Photo by Richard Wolowicz/Getty Images
He debuted with PRIDE Fighting Championships in 2003 and two years later, he won his weight division's grand prix by defeating Quinton Jackson, Antonio Rogerio Nogueira, Alistair Overeem and Ricardo Arona in the matter of just a few months.
Seven years later, he finds himself in the Ultimate Fighting Championship (UFC), a former champion but 3-3 in his last six fights. However, with a victory in the main event of UFC on Fox 4 over Brandon Vera, "Shogun" has found himself right back in the title picture.
Thanks to the cancelation of UFC 151, we're without a big fight for nearly a month so let's have some fun and take a look at his victory over Alistair Overeem at Pride 33: Second Coming. It was the second time Rua had faced "The Demolition Man" but the outcome remained the same.
The bell sounds and we're underway. The Brazilian launches a leg kick which is mostly dodged by his pre-"Ubereem" opponent and they each throw a rapid punch, neither of which connects. From the onset, "Shogun" is making the center of the ring his home while the Dutchman circles around.
A high kick from Rua is blocked and Overeem answers back with a nice jumping knee to the body before blocking a second head kick. Once again going low, Rua opts for a leg kick but this time, it's countered by "The Demolition Man" with a crisp two-punch combination.
Rua weaves out of the way of a hook and clinches up with Overeem, attempting to wrestle his 2005 grand prix opponent to the mat. As he attempts to lift the Dutchman up, his grip falters and he tumbles to the canvas but Overeem opts to keep the fight vertical.
A body kick from "Shogun" is caught and he's quickly dumped onto the floor. Delivering a single punch, Overeem decides not to play with Brazilian jiu-jitsu black belt fire and allows his opponent to get back to his feet.

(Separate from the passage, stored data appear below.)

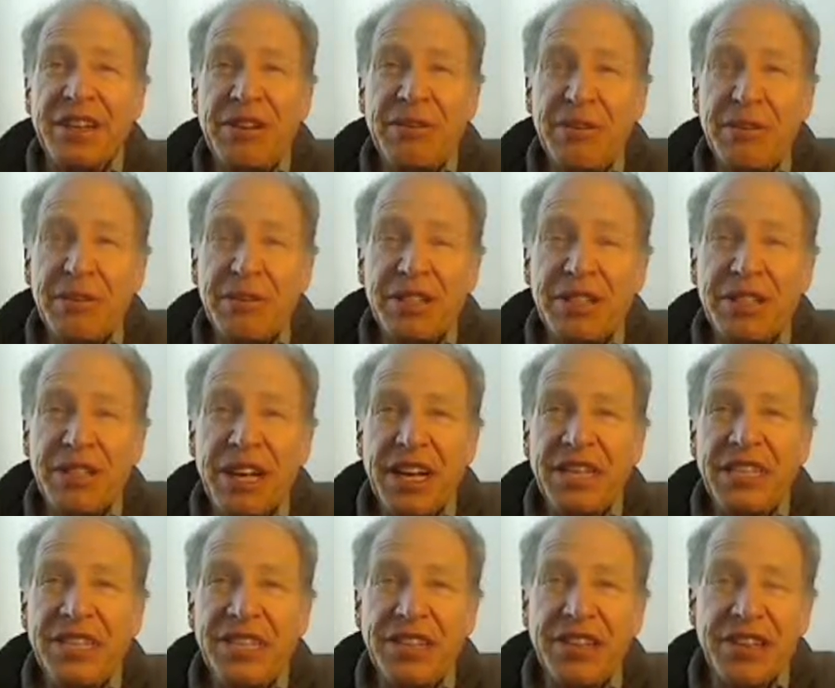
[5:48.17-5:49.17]
we were
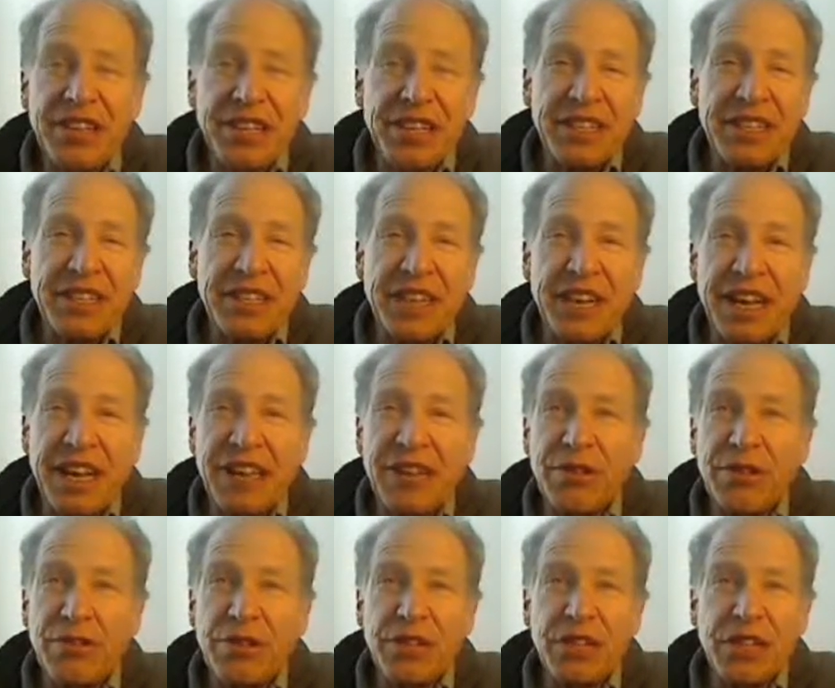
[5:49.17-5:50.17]
discussing this, and I
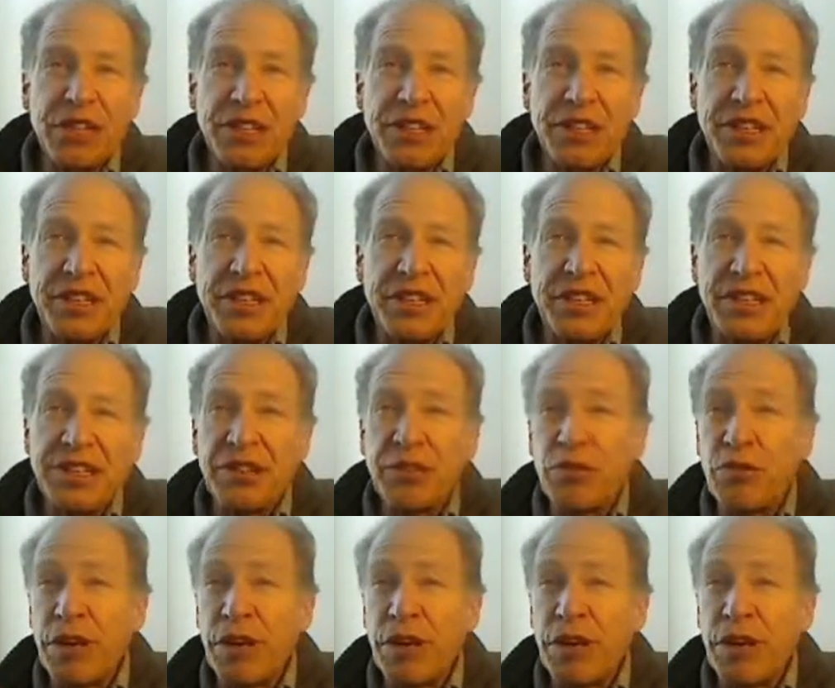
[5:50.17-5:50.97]
used a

So far, Overeem has done just about everything in this bout right. He finally makes a mistake when an inside leg kick thrown Rua's way causes him to lose his footing, allowing the Brazilian close enough to clinch up. They jockey for position along the ropes, "The Demolition Man" throwing knees to the body and head whenever he can.
As they separate, Rua dives in for a takedown but his opponent avoids it entirely before unleashing a quick flurry to make the Brazilian pay for his attempt. A striking exchange then tangles them up and Overeem literally shoves Rua onto the mat and then snaps his head back with a jab before bullying him against the ropes.
"Shogun" desperately seeks a takedown and finally gets it in the form of a low-percentage kimura attempt. He eventually lets the submission go and Overeem forces the fight back to its feet. Rua then unloads with a series of punches before diving in again, latching onto one of his opponent's legs and finally, with the approval of the crowd, gets the Dutchman on his back.
In Overeem's guard, Rua stands up and eats a solid upkick. Regardless, he dives in, answering back with a huge shot across "The Demolition Man's" jaw. He stands up again and bides his time for what seems like an eternity.
Finally, the Brazilian makes his move. Seconds later, Overeem is knocked out cold.
Rua leapt and connected with a punch so hard, the sound of the impact was easily picked up by the ringside cameras. His defenses now completely compromised, Overeem was unable to prevent the barrage which followed.
Rua left PRIDE, the promotion he conquered, a winner only to enter the Octagon on the wrong side of one of the sport's biggest upsets.
Since then, his career has been marked by dizzying highs and dejected lows.
Does he have one more ascent up the 205-pound mountain in him?